* _Action item_
Return exactly the lines of the records below, starting at the line that contains "Frames from a" and ending at the line that contains "[0:06.00-0:07.00]", with both of those lines kept.

* _Data provided_
════
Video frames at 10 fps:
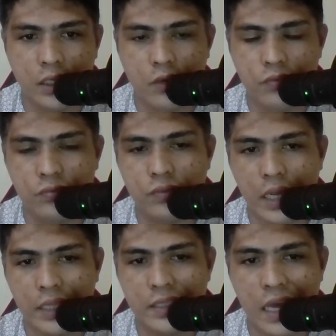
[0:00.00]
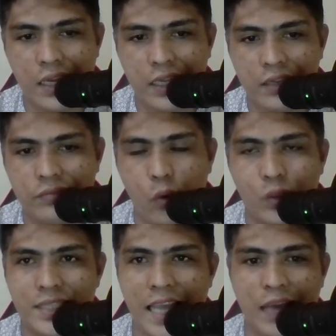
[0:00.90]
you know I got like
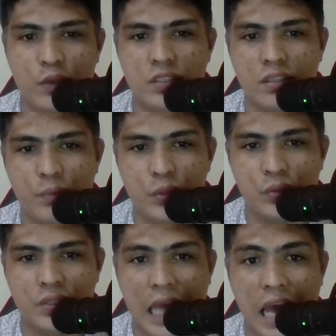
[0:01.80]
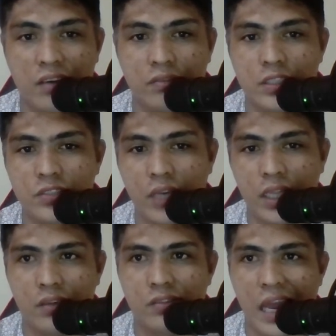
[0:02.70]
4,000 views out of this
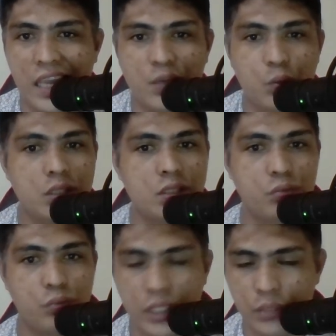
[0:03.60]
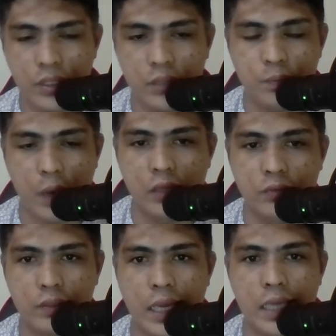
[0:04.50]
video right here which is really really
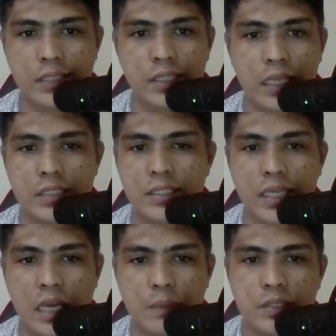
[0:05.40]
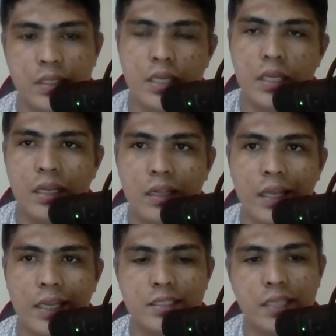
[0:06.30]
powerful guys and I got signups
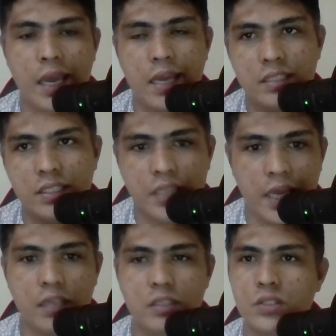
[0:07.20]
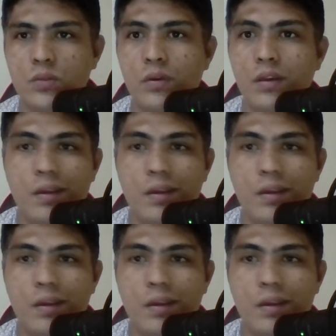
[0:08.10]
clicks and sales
════
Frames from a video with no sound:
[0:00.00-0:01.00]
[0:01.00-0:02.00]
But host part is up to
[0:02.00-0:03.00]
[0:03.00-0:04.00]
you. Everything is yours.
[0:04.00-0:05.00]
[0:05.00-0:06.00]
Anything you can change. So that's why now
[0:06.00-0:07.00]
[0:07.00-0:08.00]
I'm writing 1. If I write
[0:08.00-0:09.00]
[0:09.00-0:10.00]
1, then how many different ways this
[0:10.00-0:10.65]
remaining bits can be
════
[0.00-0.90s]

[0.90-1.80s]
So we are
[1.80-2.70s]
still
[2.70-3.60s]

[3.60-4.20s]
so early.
════
* _Response box_
Frames from a video with no sound:
[0:00.00-0:01.00]
[0:01.00-0:02.00]
But host part is up to
[0:02.00-0:03.00]
[0:03.00-0:04.00]
you. Everything is yours.
[0:04.00-0:05.00]
[0:05.00-0:06.00]
Anything you can change. So that's why now
[0:06.00-0:07.00]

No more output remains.